The film has been shooting for a while but looks to exceed to cost of his most expensive film the 3D “Hugo” and was his most expensive movie to date. ‘The Irishman’ looks likely to take that honour. Financed by Netflix who initially bought the film for $105 million and agreed to a $125 million budget for the mob drama which is currently in post-production.

In early February, The Irishman’s budget had climbed from $125m to $140 million but reports now say it’s rocketed to $175 million with one insider saying “they haven’t done the music yet”.

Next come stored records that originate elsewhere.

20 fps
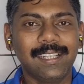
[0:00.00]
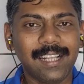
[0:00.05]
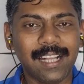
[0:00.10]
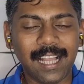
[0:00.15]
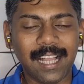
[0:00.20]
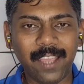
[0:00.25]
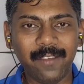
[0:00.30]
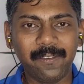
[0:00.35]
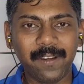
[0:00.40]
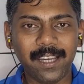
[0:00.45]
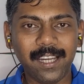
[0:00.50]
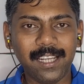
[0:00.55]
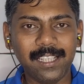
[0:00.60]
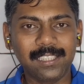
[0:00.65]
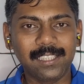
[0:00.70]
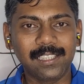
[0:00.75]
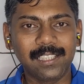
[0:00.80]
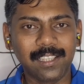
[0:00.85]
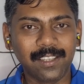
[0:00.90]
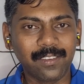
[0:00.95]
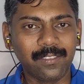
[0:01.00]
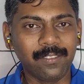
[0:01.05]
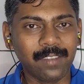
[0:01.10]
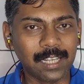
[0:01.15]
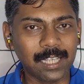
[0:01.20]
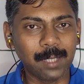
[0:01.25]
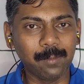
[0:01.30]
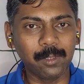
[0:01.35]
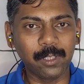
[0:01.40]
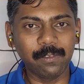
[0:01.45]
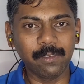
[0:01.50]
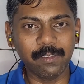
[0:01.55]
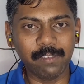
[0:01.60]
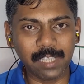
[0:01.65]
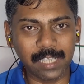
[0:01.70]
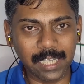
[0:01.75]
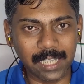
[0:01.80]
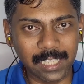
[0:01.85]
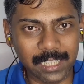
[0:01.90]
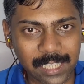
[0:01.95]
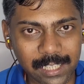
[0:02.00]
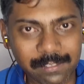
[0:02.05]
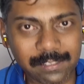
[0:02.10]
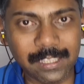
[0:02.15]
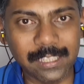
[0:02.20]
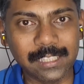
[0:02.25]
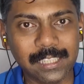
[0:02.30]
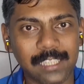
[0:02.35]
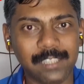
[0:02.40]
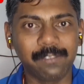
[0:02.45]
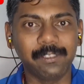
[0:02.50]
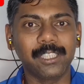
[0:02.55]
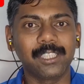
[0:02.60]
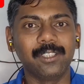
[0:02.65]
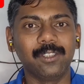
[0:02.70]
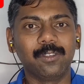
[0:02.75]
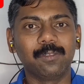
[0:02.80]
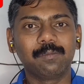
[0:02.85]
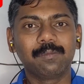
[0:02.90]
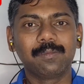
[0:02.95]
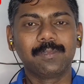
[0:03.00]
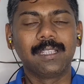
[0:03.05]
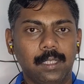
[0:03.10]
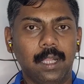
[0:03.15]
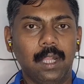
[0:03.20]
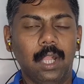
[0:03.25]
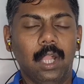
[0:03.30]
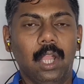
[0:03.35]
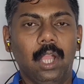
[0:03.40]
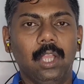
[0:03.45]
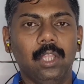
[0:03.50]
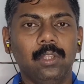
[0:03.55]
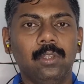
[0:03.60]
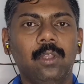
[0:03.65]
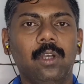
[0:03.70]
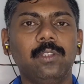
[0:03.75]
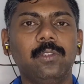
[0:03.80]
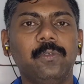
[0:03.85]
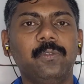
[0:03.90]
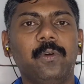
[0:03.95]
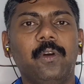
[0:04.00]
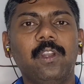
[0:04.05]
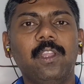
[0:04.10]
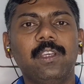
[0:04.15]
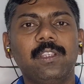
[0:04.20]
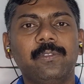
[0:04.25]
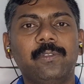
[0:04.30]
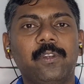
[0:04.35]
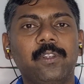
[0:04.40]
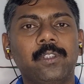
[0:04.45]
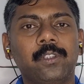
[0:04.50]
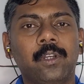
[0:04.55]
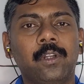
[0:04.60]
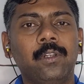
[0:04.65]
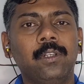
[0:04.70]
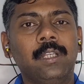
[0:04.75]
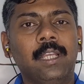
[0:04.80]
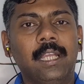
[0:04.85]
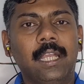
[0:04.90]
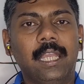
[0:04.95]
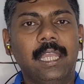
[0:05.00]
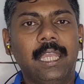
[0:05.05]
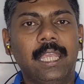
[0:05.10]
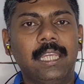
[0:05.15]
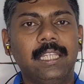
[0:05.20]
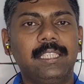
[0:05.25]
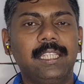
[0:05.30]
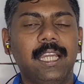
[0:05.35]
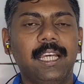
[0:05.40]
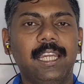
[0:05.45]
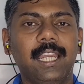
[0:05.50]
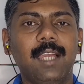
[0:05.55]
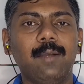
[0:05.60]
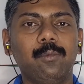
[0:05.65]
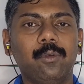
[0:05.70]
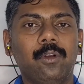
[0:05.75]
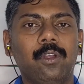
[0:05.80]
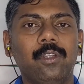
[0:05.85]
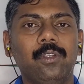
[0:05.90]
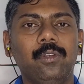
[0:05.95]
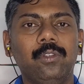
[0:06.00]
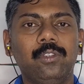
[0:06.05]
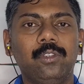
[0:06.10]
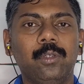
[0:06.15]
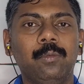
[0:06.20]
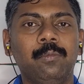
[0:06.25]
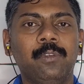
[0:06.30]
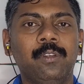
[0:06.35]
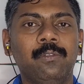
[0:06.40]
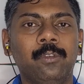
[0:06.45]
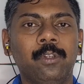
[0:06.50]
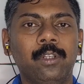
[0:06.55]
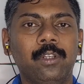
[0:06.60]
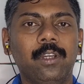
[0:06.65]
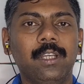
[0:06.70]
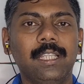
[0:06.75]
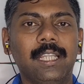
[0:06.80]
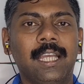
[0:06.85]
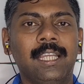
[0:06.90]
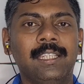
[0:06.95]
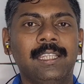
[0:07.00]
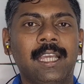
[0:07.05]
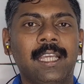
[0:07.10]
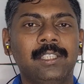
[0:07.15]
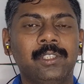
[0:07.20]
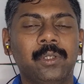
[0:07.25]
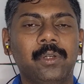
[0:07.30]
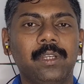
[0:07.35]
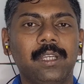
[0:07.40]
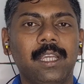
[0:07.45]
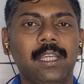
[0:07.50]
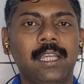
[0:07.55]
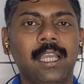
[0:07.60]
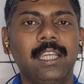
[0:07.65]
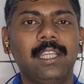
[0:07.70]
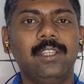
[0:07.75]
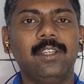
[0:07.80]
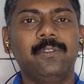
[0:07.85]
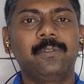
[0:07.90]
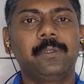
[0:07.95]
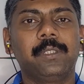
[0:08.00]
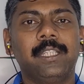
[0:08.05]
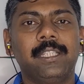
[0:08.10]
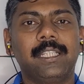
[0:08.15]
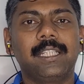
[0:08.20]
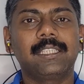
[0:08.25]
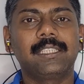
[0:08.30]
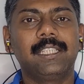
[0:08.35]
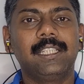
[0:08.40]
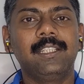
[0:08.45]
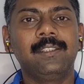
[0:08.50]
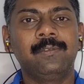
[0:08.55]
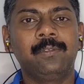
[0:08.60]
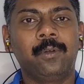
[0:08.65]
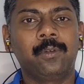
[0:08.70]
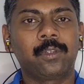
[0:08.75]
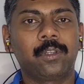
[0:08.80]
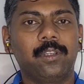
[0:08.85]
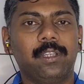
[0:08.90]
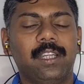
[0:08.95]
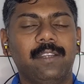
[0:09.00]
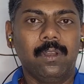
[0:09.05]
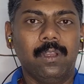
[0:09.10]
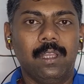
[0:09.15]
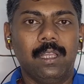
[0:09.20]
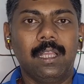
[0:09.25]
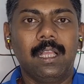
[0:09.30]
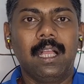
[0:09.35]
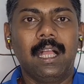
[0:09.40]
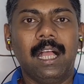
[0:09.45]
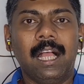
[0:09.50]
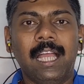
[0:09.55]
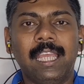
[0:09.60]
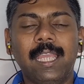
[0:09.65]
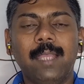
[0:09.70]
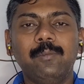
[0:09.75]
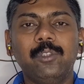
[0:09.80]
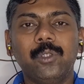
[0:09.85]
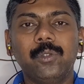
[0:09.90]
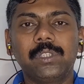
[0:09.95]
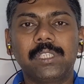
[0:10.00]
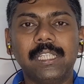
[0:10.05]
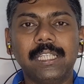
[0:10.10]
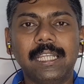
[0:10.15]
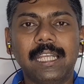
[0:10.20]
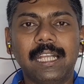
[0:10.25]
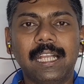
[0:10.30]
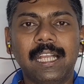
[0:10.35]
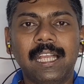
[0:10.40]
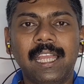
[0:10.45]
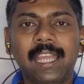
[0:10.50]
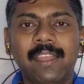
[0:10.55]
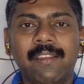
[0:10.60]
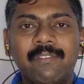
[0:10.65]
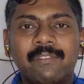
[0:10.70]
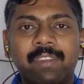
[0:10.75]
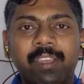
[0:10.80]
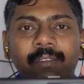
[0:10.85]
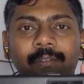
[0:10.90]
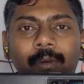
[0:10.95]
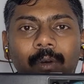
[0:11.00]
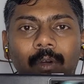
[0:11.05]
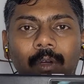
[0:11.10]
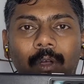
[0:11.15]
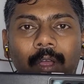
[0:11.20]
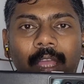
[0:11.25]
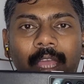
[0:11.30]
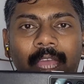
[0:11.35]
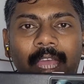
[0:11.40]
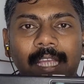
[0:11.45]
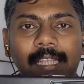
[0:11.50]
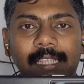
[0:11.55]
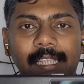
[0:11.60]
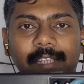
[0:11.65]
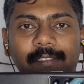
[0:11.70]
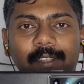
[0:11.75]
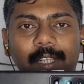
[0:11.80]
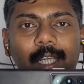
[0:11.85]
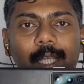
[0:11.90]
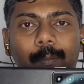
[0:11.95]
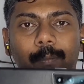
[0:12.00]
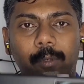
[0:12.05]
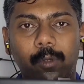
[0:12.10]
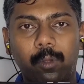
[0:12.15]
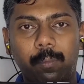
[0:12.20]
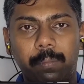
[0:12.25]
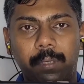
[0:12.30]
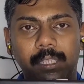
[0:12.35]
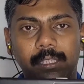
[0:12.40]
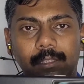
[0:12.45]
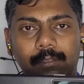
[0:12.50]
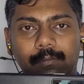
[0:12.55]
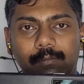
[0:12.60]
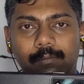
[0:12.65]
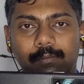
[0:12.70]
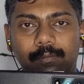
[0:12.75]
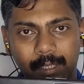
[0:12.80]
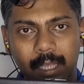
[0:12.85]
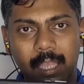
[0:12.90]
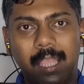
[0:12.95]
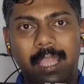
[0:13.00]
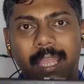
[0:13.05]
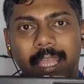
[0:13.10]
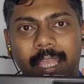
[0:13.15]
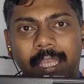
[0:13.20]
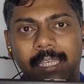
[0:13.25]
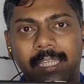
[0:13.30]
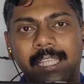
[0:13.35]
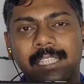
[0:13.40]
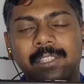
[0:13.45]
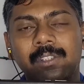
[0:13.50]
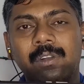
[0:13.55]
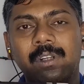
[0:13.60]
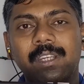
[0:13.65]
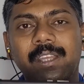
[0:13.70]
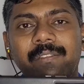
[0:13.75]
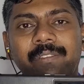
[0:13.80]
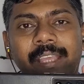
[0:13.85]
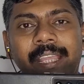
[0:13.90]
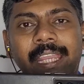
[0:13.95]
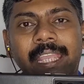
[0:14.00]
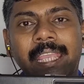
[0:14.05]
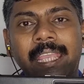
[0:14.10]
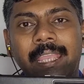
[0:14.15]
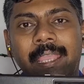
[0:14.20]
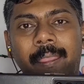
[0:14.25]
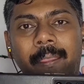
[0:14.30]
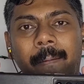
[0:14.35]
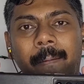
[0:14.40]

Hi friends, welcome to Vivo Creatives. This is Vishnu. Those who follow us on Instagram or YouTube would know that I show kind of interest in photography. I am using a Vivo X70 Pro Plus. It has got a very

Filming began back in August 2017 and wrapped early March 2018. It was a 106 day shoot far longer than Scorsese’s ever filmed before. Post production costs push the budget ever upwards as the film requires the digital de-ageing effects for scenes set in 1959 in which De Niro has to look like he’s 30.

Joe Pesci, whose only made two films in the past 10 years co stars with Harvey Keitel and unusually Ray Romano who is more known for his comedy such as the Ice Age franchise and his TV series ‘Everybody Loves Raymond’ which is scheduled to come out in 2019.

Stories about films going over budget are not unusual and even directors like James Cameron’s Titanic was notorious for its ballooning budget but that seemed to make a bit of money at the box office. Scorsese has never really had this sort of problem before though.

We can probably expect more stories about rising costs to come out as the year goes on.